China increasing global military strength with aim to become ‘preeminent power’ in Indo-Pacific: US

China increasing global military strength with aim to become ‘preeminent power’ in Indo-Pacific: US

Washington: China is increasing its global military footprint with an aim to become the “preeminent power” in the Indo-Pacific region as it seeks to have the ability to affect security along its periphery and beyond, a top Pentagon official said on Friday.

“China will seek to establish additional military bases overseas, as well as points for access. Press reporting in 2018 indicated China sought to expand its military basing and access in the Middle East, Southeast Asia and the Western Pacific,” Assistant Defence Secretary for Indo-Pacific Security Affairs Randall Schriver told reporters at a news conference here. 

A report titled ‘2019 China Military Power’ released by the Pentagon on Thursday identified Pakistan as one of the countries where Beijing intends to build its military base. 

“China continue to pursue global access and increase its global military footprint.
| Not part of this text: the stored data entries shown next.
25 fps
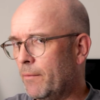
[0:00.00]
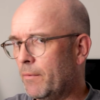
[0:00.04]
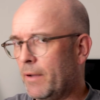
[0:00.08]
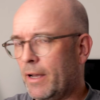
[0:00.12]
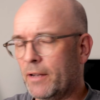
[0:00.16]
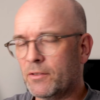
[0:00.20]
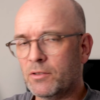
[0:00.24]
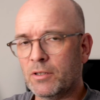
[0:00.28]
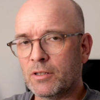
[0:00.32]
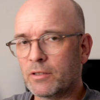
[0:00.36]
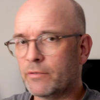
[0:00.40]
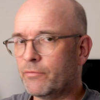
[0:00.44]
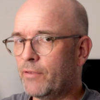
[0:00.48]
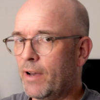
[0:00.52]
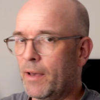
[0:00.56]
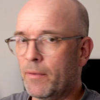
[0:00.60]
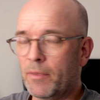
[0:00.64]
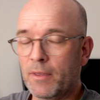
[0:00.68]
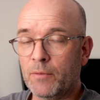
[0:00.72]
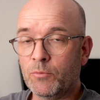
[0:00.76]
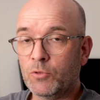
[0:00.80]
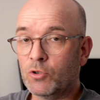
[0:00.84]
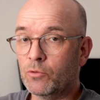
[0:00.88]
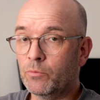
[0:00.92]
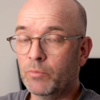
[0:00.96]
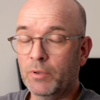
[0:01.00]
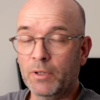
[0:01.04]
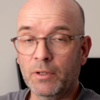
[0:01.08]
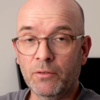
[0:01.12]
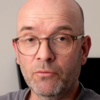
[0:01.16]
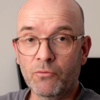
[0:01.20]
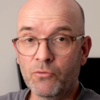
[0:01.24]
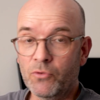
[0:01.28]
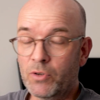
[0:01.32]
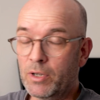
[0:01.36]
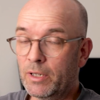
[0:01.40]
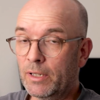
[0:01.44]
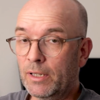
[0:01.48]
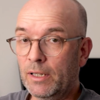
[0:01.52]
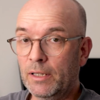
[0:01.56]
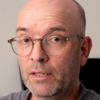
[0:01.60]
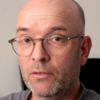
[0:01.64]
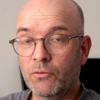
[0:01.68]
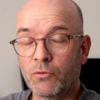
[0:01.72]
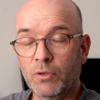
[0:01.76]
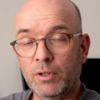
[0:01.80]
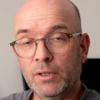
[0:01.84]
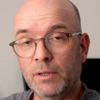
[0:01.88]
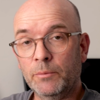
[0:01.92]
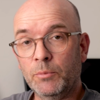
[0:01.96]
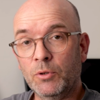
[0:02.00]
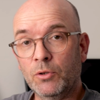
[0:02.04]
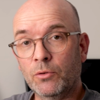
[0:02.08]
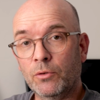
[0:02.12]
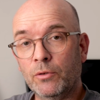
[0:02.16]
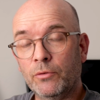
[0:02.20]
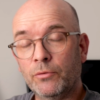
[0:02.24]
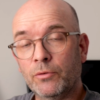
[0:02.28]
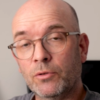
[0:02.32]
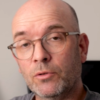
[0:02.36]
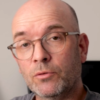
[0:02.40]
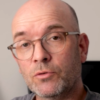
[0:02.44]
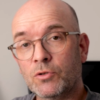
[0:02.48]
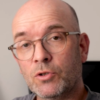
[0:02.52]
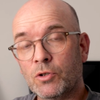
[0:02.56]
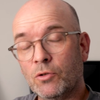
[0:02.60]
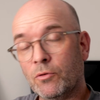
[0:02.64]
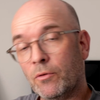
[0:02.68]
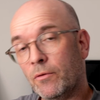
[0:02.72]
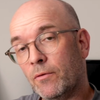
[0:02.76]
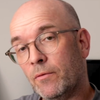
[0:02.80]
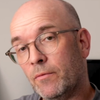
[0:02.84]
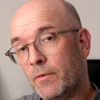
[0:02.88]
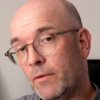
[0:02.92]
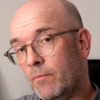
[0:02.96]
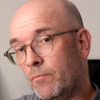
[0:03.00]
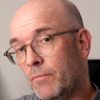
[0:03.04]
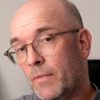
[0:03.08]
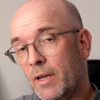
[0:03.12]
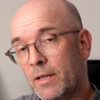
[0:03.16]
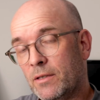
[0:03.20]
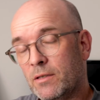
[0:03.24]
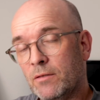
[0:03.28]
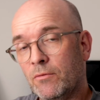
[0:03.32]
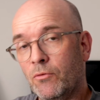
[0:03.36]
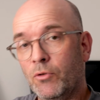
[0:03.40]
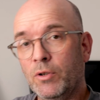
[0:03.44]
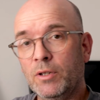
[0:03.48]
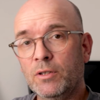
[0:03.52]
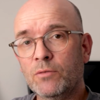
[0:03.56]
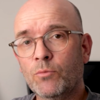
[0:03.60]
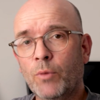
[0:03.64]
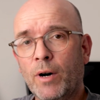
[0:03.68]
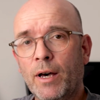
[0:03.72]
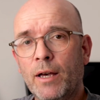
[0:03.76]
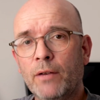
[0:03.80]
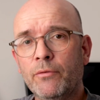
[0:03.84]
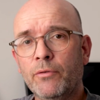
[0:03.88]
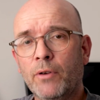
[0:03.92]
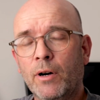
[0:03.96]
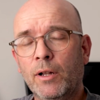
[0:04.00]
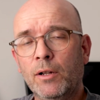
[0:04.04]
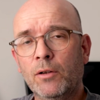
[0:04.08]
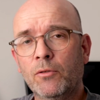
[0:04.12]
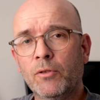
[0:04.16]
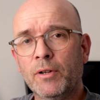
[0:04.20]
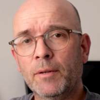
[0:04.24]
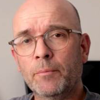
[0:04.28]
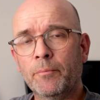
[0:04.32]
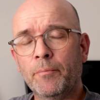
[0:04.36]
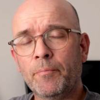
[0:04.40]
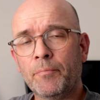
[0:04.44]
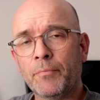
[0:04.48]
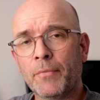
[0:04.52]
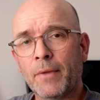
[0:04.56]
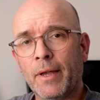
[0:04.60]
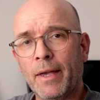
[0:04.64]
I just find them to be really, really beautiful. So that's the reason why I follow him.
Alongside its military modernisation, it seek to have the ability to affect security along China’s periphery and beyond,” Schriver said. 

“China’s leaders are leveraging their growing diplomatic, economic, as well as their military clout to secure China’s status as a great power and with the aim of becoming the preeminent power in the Indo-Pacific,” he said.
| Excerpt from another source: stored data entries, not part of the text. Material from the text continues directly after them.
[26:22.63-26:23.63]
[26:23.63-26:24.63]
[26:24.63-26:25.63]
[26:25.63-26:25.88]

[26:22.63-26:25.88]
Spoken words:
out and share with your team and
Schriver said Beijing is also leveraging the One Belt One Road (OBOR) initiative to enhance its global role and to shape other countries’ interests so that they align with China. 

China, he said, conducts influence operations, targeting media, culture, business, academia and the policy communities in the US and other countries.
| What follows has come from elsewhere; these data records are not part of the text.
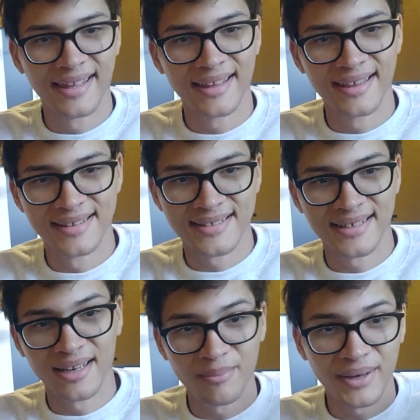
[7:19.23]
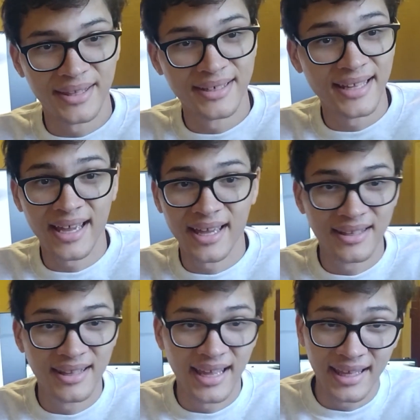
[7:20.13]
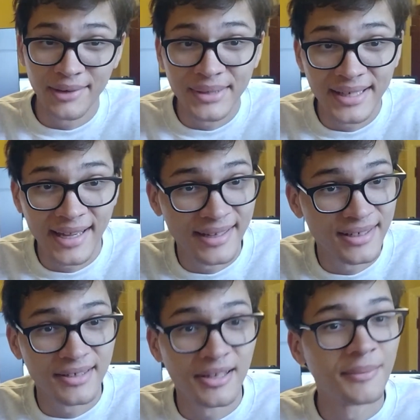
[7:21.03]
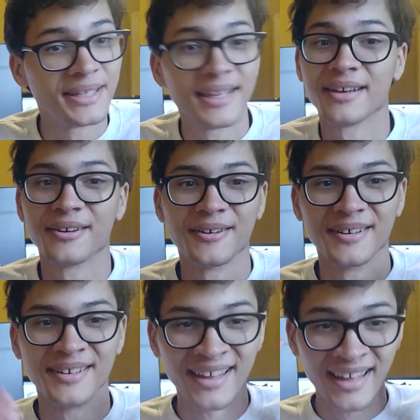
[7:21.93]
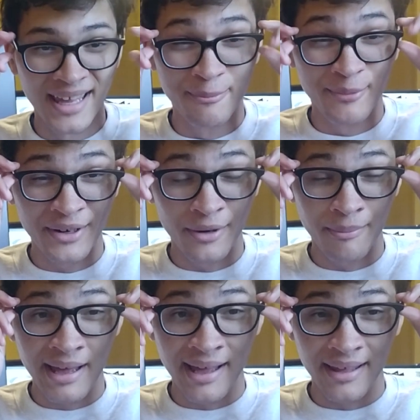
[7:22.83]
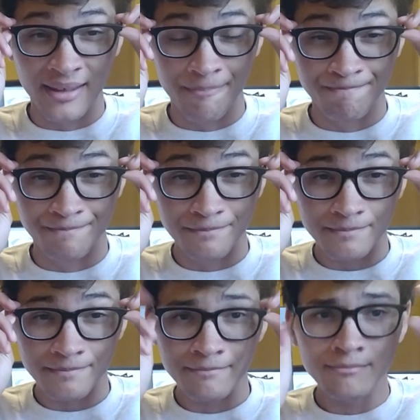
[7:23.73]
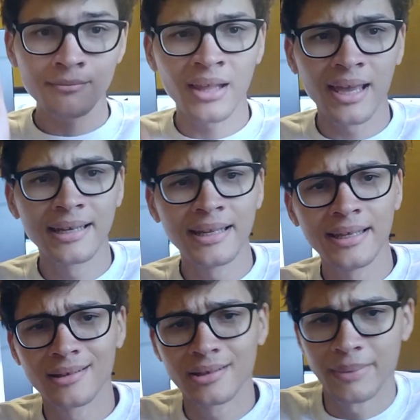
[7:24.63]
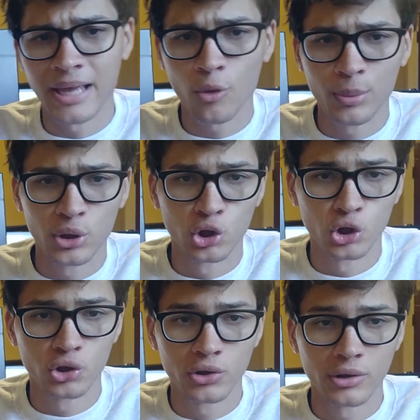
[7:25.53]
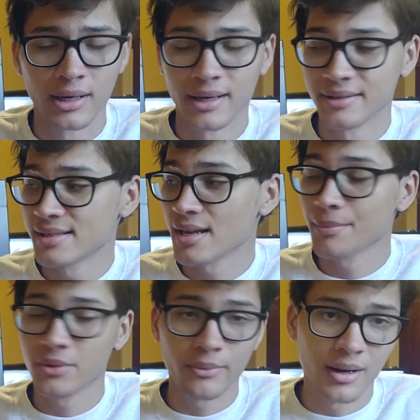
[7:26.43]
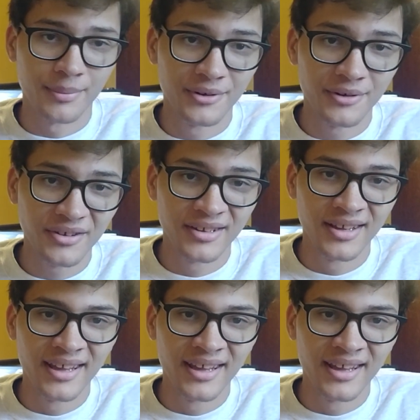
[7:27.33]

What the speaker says: is sent by the angry dad, to come and get her and bring her back. And he ends up helping her stop the robbers.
Beijing also continues to use coercive economic measures — both its economic and military tools — to advance its interests and to mitigate opposition from other countries, the Pentagon official said.

Citing an example, he said, in 2018, China used economic coercion by reducing overseas trade and tourism in an effort to influence domestic politics and political institutions in countries in Oceania, including Australia and Palau.